Актрисы, являя на фотографиях только лицо, плечи и волосы, тем самым свидетельствуют о добродетельной ирреальности женского пола; то есть в городе они у нас на глазах превращаются в ангелов, до этого побывав на сцене в обличий любовниц, матерей, потаскух и субреток. Что же касается мужчин, то за исключением первых любовников — причисляемых к роду ангелов, поскольку их лица, подобно женским, как бы сами собой рассеиваются в пространстве, — у них знаком мужественности обычно служит какой-нибудь атрибут городского быта: трубка, собака, очки, каминная доска за спиной. Все эти низкие предметы необходимы, чтобы выразить мужской склад характера, подобная дерзость как бы дозволена только самцам, и с ее помощью актер «в городе», словно подвыпивший бог или царь, показывает, что порой он не боится бывать обычным человеком, имеющим свои удовольствия (трубка), свои привязанности (собака), свои телесные недостатки (очки) и даже свое земное обиталище (камин).
В иконографии Аркура материальность актера сублимируется, а «сцена» — неизбежно пошлая, так как на ней происходит действие, — получает себе продолжение в неподвижном, а следовательно, идеальном «городе». Парадокс в том, что реальна-то здесь именно сцена, тогда как город — это миф, волшебная греза. Избавившись от слишком плотской оболочки своего ремесла, актер обретает ритуальную сущность героя, человеческого образца, знаменующего предел физических возможностей прочих людей. Его лицо здесь — как бы принадлежность некоего романа; в его божественно-бесстрастном складе отменяются повседневные истины, и нам дано пережить сладкое смятение, а в конечном счете чувство надежности — от познания истины высшей. Для класса, которому не хватает сил ни для чистого разума, ни для мощного мифа, весьма характерна тяга к иллюзионизму; и вот толпа в театральном антракте, скучая и фланируя, заявляет, что такие нереальные лики — это и есть лица актеров в городе; с добросовестным рационализмом она усматривает за актером — человека. На самом Деле, снимая с лицедея личину, студия Аркура тут же заставляет возникнуть на его месте божество, а буржуазная публика, пресыщенная и привыкшая лгать сама себе, всецело удовлетворена.

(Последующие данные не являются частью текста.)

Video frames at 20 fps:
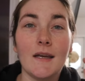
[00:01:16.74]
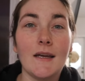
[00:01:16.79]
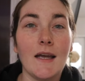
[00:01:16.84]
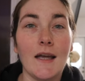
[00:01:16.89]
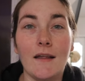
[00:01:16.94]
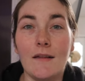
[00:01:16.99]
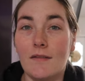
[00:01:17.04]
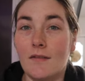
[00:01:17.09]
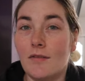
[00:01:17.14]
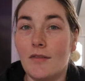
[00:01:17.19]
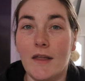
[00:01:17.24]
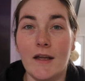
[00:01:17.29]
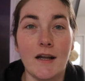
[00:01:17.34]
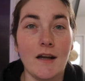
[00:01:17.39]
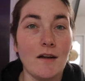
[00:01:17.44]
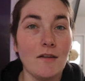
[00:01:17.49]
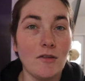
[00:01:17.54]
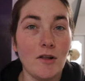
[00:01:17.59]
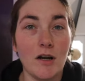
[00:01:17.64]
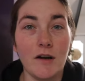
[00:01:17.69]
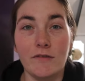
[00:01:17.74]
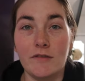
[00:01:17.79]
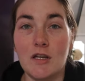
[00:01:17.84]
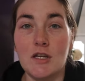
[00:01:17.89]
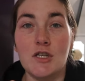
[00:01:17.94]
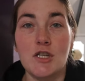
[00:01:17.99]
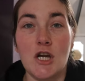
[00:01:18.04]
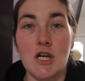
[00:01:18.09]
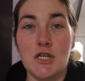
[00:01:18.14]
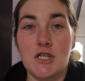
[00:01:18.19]
I don't like a lot of
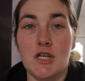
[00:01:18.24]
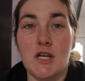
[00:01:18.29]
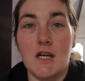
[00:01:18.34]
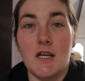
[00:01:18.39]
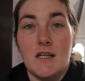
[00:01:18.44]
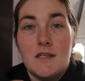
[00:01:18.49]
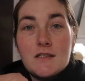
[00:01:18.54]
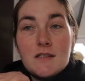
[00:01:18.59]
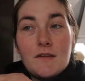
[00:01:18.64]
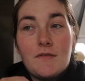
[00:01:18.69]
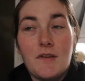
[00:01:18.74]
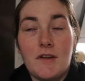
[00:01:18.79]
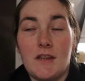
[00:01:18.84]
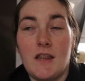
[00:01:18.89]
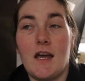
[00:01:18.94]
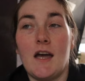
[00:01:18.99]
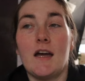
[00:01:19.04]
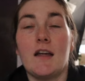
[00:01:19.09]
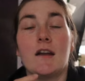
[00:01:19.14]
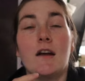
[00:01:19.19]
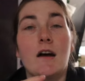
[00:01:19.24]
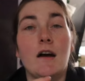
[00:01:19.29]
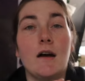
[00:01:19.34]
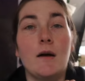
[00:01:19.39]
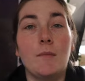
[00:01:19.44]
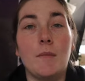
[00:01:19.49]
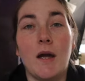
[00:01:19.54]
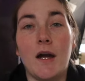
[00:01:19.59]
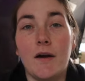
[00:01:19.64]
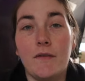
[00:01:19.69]
congestion and stuff like that.
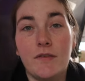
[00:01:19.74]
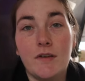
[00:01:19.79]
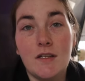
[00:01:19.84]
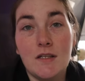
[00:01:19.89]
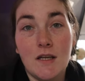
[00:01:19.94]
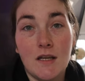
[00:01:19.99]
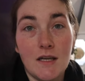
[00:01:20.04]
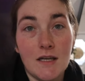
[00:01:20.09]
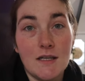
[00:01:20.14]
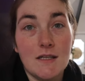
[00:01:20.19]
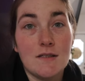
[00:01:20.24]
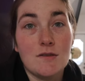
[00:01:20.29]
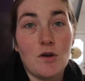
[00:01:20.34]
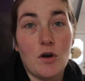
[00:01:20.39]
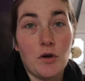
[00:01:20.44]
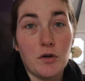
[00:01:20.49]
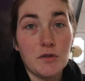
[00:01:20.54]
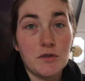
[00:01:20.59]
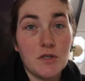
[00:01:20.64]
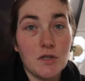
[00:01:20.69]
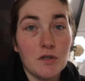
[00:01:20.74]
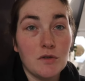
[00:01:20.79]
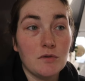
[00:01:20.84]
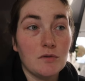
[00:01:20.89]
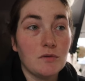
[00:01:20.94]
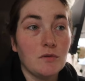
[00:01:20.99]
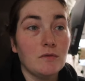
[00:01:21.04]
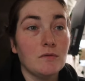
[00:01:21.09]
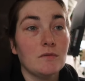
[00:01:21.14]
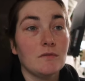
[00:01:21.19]
Um, Alfie is
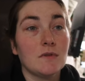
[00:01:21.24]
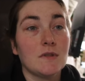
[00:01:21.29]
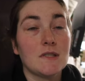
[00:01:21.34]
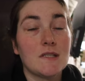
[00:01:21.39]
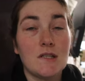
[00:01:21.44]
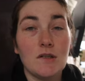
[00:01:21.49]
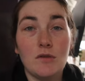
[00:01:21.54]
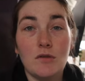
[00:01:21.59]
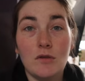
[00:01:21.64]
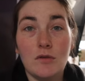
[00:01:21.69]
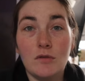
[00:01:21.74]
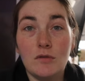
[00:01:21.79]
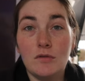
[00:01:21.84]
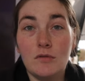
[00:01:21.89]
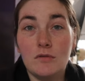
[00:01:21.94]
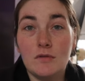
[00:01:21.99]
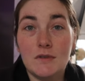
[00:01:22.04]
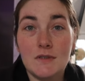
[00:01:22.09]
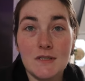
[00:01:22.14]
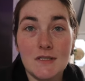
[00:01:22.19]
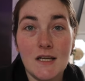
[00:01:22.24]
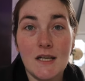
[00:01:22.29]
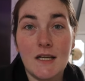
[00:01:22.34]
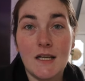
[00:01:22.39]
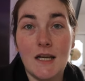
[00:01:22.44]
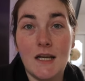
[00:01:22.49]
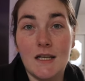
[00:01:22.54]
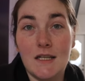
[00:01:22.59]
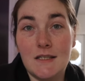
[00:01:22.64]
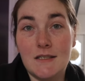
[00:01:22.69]
also still
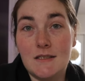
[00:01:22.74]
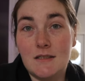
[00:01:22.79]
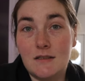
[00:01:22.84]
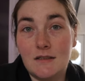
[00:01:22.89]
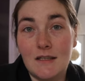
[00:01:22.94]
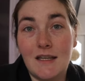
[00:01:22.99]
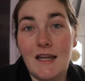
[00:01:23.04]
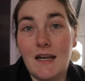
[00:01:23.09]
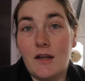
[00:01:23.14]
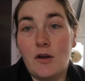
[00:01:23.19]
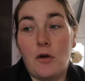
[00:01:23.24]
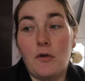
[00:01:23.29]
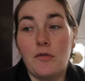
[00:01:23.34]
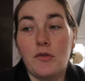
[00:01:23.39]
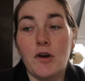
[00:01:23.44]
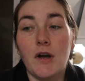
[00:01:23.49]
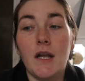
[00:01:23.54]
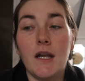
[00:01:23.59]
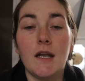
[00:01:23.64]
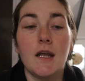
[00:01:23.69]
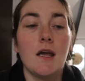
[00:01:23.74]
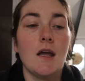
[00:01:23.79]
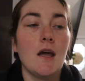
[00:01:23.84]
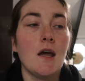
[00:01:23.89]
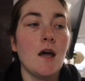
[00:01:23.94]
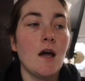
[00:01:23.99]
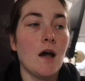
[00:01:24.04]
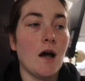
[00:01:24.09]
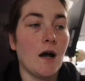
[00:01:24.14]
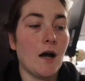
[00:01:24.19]
sick and he's getting over it.
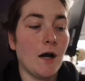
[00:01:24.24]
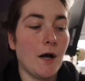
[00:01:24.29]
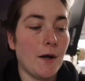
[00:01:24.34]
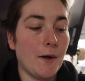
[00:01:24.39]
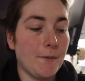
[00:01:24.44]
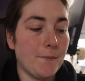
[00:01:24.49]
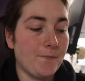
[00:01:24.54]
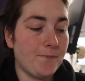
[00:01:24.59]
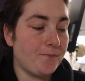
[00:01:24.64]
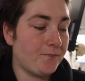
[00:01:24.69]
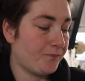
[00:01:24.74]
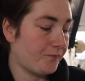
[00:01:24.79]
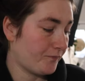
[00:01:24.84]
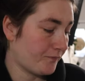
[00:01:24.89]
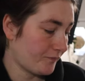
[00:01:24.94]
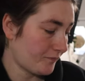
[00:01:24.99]
Um,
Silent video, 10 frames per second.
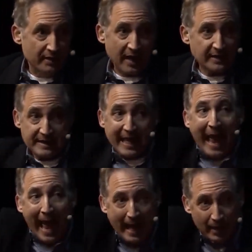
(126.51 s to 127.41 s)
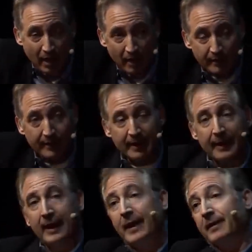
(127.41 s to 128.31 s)
That's an add on
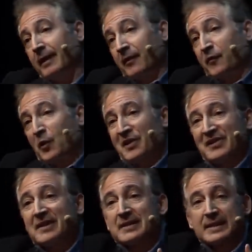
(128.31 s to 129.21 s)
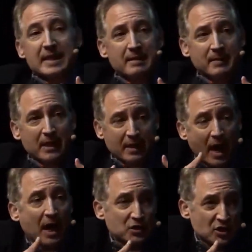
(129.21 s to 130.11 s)
and therefore it doesn't seem that
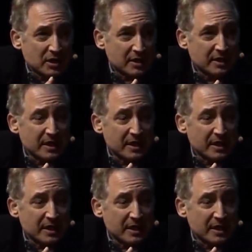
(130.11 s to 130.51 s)
consciousness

Из всего этого следует, что для молодого актера сфотографироваться у Аркура — это как бы обряд посвящения; такая фотография — его свидетельство о завершении ученичества, его настоящий профессиональный диплом. Словно царь, он не может по-настоящему взойти на престол, пока его не коснется Святая Мироносица Аркура. Когда его идеальный лик, изображающий ум, чувствительность или лукавство — в зависимости от избранного им на всю жизнь амплуа, — впервые появляется в прямоугольной рамке, то это торжественный акт, посредством которого все общество в целом разрешает его от оков тела и наделяет пожизненной рентой лика; в день этого крещения его лицо получает в дар все те способности, которых обычно не дается (по крайней мере всех сразу) обычному человеческому телу: ничем не нарушаемое сияние, очищенную от всякого зла обаятельность; это особая интеллектуальная сила, которая не обязательно сопутствует игре или красоте актера.

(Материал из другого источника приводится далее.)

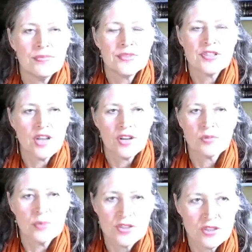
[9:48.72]
it's not
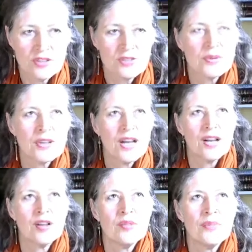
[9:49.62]
original,
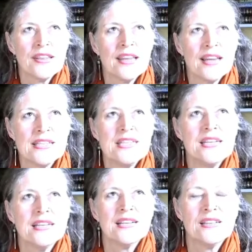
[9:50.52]
but the
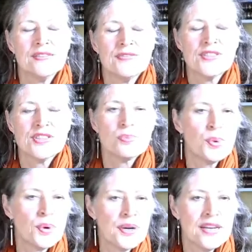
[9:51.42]
idea of
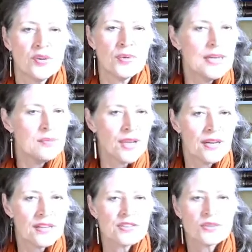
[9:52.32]
supporting green
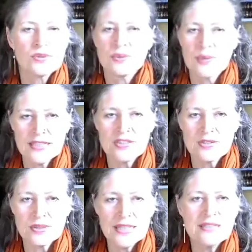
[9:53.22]
blocks or green
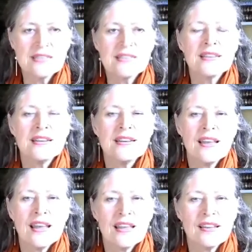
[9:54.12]
streets.
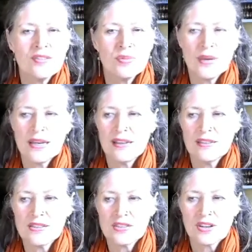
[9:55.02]
And we
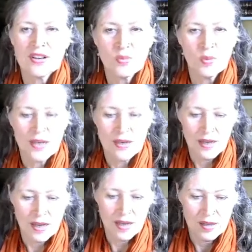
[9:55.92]
started one,
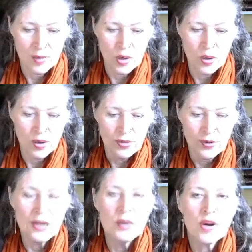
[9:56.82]

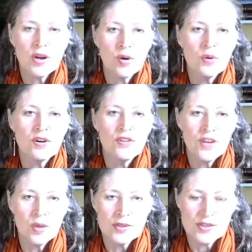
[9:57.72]
31
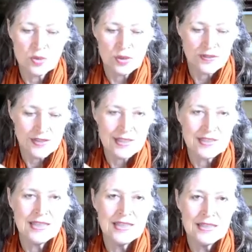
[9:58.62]
Ogilvy was sort of the
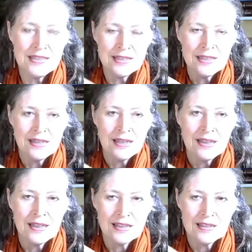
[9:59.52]
seed
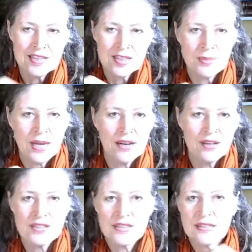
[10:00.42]
that
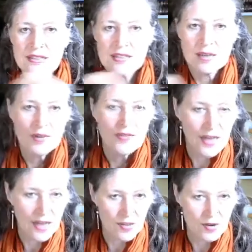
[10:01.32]
inspired some of
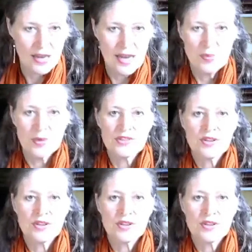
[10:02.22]
the other neighbors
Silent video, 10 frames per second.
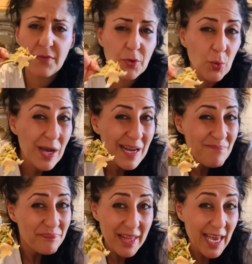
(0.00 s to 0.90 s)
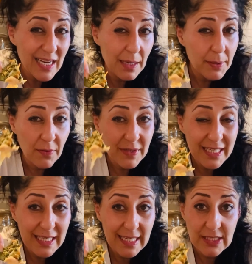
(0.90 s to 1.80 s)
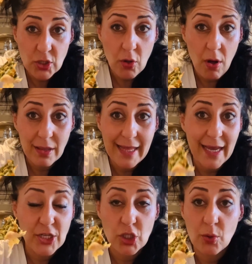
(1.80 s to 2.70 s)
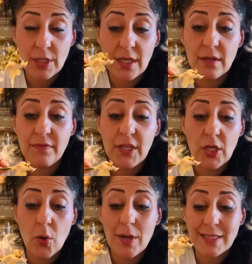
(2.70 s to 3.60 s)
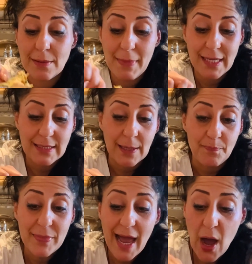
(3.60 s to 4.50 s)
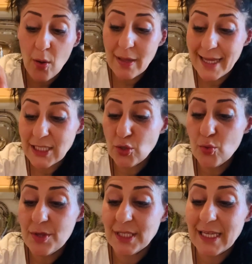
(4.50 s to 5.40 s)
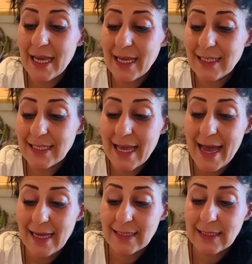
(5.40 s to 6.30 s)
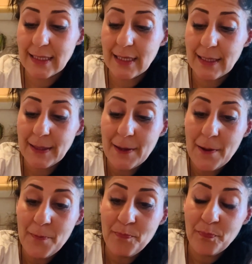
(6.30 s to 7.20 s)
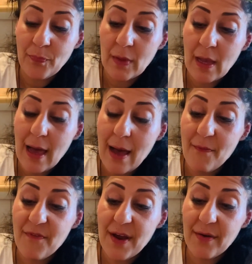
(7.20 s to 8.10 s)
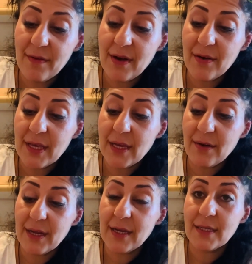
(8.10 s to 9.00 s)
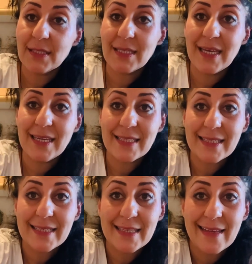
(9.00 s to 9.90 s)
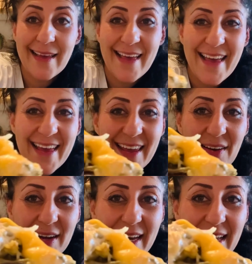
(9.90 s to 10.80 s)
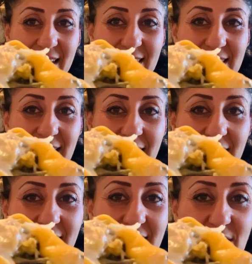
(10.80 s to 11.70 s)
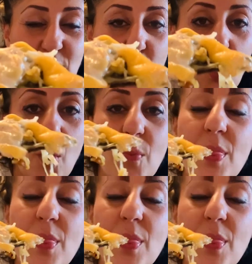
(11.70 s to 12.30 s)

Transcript: if you take a little bit of ghee and salt. If you like can video, and you are vegetarian. Amazing. Now let's do the taste test. I'm very, very curious. Here it is. Let's go.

Вот почему такие фотографы, как Тереза Ле Пра1 или Аньес Варда2, — авангардисты: на их портретах лицо актера всегда сохраняет свой сценический образ и остается откровенно, с образцовой скромностью, ограниченным своей социальной функцией — функцией «изображения», а не лжи. По отношению к столь отчужденному мифу, как миф об актерском лице, подобное решение в высшей степени революционно; не вывешивать на лестнице классические фотографии Аркура, с их приукрашенными, томными, ангельскими или мужественными (в зависимости от пола) лицами, — это дерзость, которую позволяют себе лишь немногие театры.
Римляне в кино*
В «Юлии Цезаре» Манкевича1 все персонажи носят челку. У кого-то она кудрявая, у кого-то гладкая. у кого-то хохолком, у кого-то прилизанная, но у всех — аккуратно причесанная; лысых здесь в принципе нет, хотя в римской истории их встречалось немало. Те, у кого волос мало, тоже никуда не делись, и каждому из них парикмахер — главный мастер этого фильма — искусно уложил хотя бы прядку волос так чтобы она достигала лба, знаменитого римского лба, который своей узостью знаменует специфическую смесь права, добродетели и завоевательного духа.